About this exercise: Show every line of the data where the word "video" can be found.

Dataset records:

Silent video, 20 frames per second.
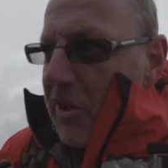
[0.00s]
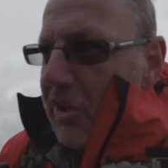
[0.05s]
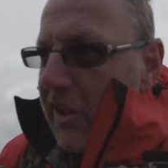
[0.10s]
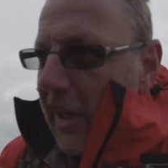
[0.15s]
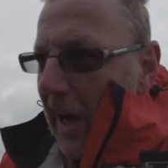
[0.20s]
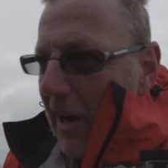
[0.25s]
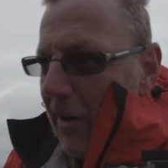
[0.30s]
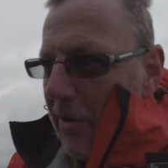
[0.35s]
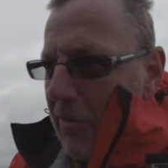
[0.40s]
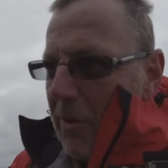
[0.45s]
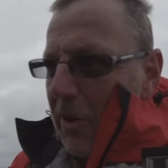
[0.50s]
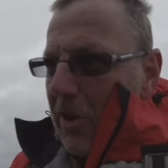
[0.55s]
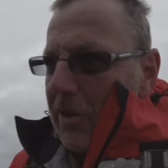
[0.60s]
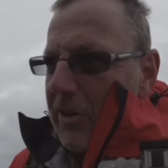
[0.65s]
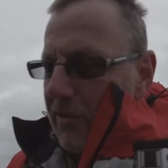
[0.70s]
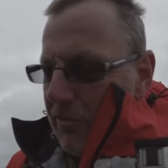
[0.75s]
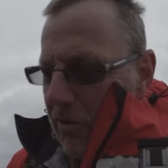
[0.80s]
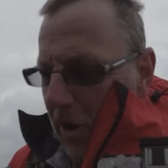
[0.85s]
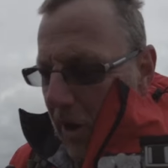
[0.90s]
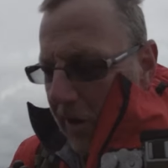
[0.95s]
to scare them because
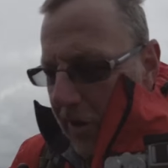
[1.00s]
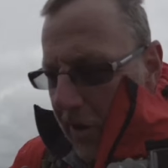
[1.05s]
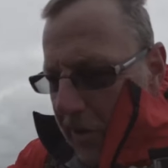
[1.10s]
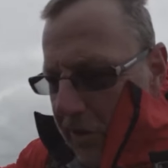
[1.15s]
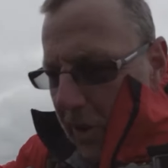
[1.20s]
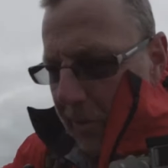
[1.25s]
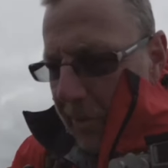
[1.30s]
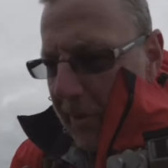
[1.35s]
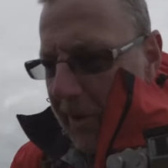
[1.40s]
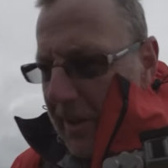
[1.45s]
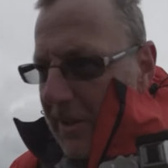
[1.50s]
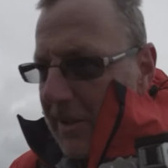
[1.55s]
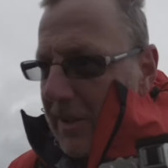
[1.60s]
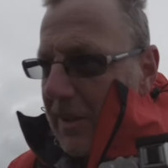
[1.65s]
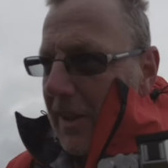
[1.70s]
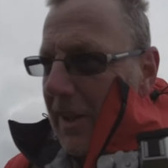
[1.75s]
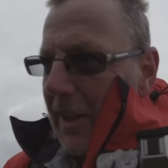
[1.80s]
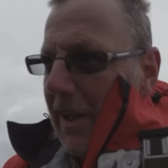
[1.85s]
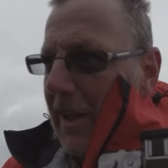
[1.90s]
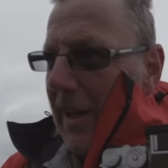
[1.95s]
they're right on the top of this
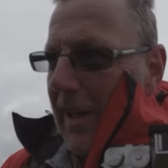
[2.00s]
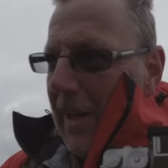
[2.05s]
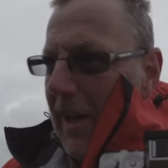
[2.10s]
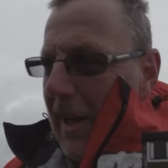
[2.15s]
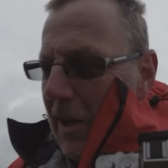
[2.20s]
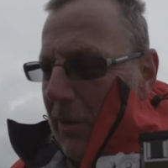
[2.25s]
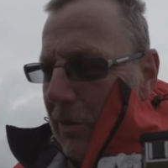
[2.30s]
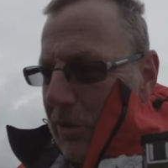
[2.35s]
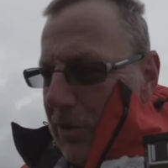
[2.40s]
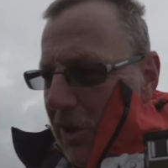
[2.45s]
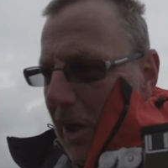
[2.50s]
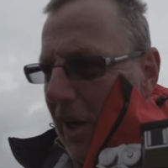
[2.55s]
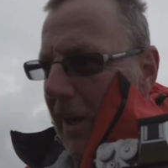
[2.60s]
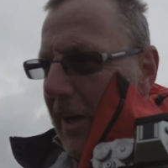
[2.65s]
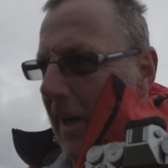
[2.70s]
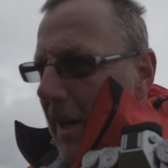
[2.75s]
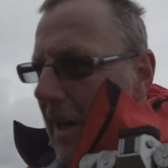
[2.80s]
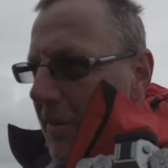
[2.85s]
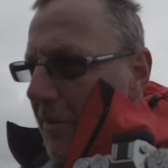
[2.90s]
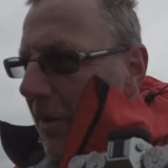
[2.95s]

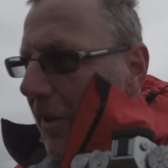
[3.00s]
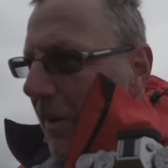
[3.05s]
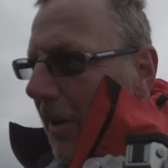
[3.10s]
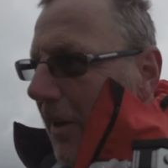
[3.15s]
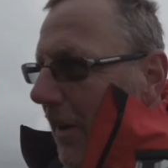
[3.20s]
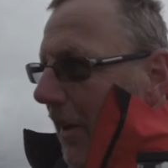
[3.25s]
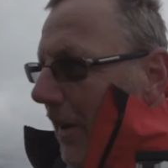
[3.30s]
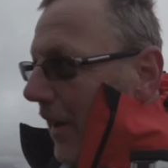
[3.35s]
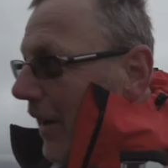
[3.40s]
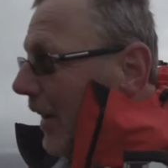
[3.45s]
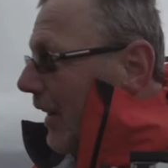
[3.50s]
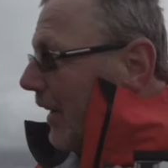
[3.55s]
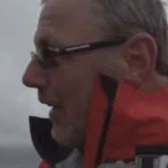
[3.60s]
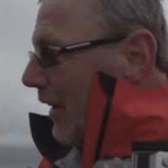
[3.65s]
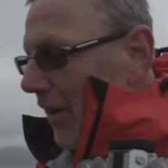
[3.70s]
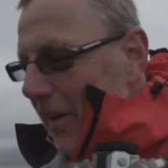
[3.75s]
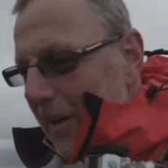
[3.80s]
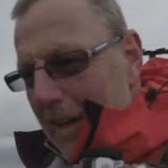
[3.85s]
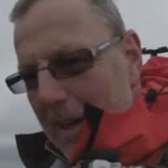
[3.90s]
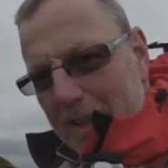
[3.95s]
hillside here, but
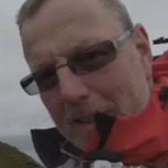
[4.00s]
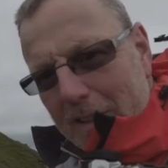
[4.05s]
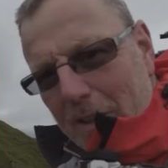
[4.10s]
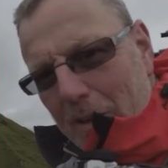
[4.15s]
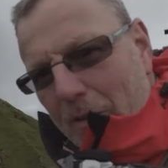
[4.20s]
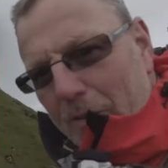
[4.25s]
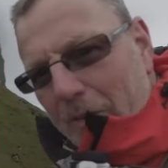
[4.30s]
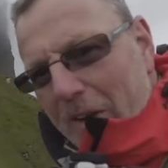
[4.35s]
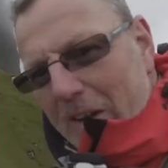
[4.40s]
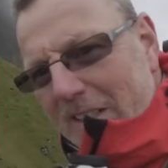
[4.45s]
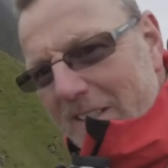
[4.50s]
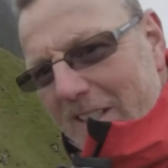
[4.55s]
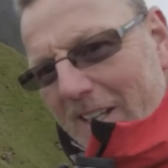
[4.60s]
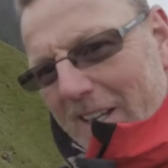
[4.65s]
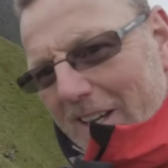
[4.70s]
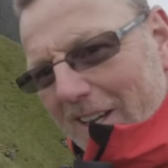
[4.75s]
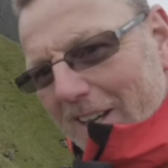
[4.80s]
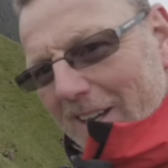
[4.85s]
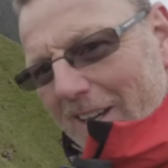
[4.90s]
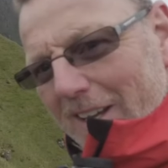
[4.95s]
look at these little things
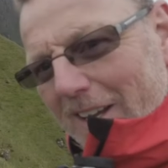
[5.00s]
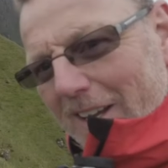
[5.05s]
here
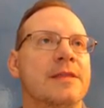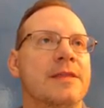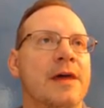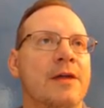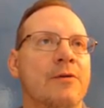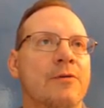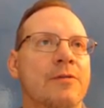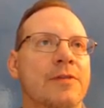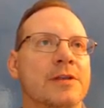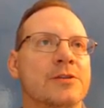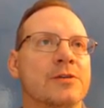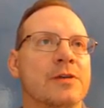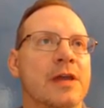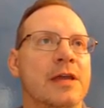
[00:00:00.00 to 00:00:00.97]
That whole
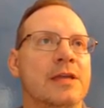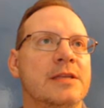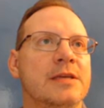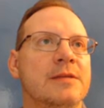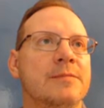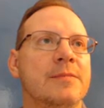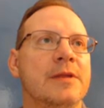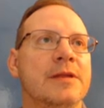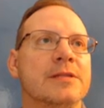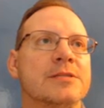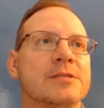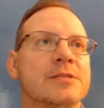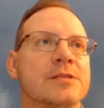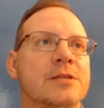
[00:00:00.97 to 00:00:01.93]
thing took 18
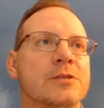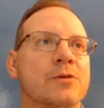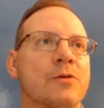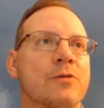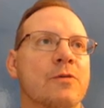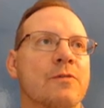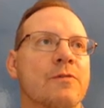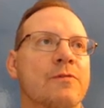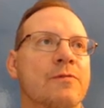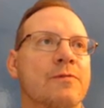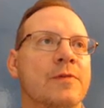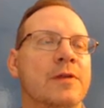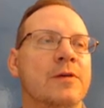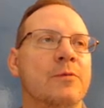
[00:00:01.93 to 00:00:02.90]
minutes. The total,
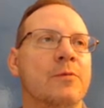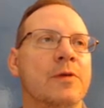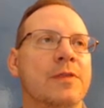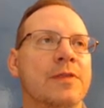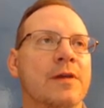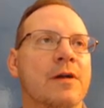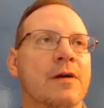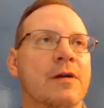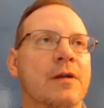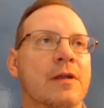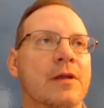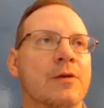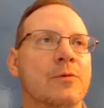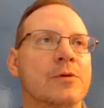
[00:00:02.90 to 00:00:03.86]
with the
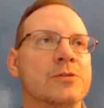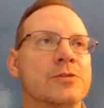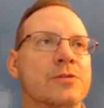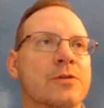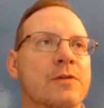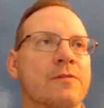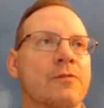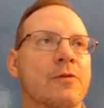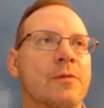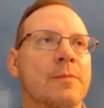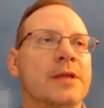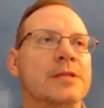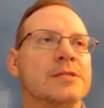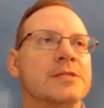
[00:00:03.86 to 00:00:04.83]
cardio was 34
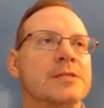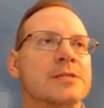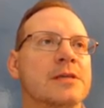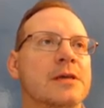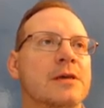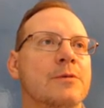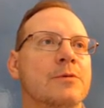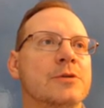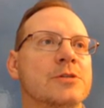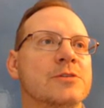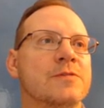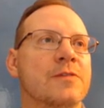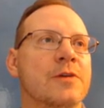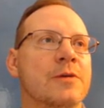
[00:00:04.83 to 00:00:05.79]
minutes, which
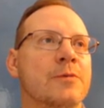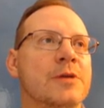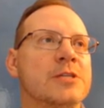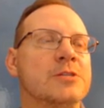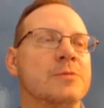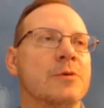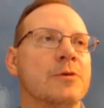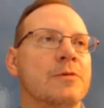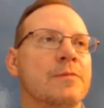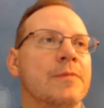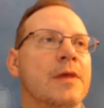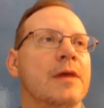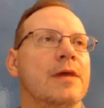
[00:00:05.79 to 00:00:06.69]
is very reasonable.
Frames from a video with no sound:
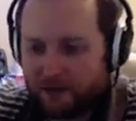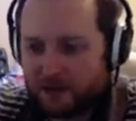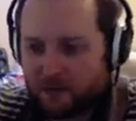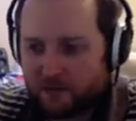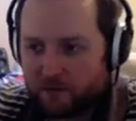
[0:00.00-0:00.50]
It
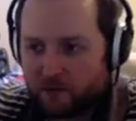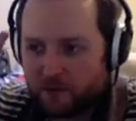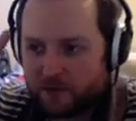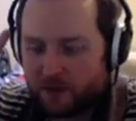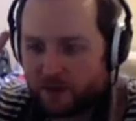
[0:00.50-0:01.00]
was to
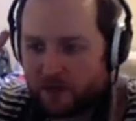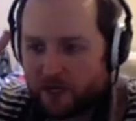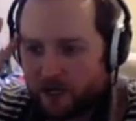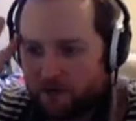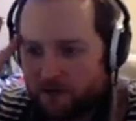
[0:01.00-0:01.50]
promote
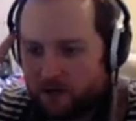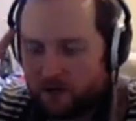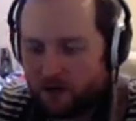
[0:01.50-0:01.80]
um,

Expected answer:
Silent video, 20 frames per second.
Frames from a video with no sound:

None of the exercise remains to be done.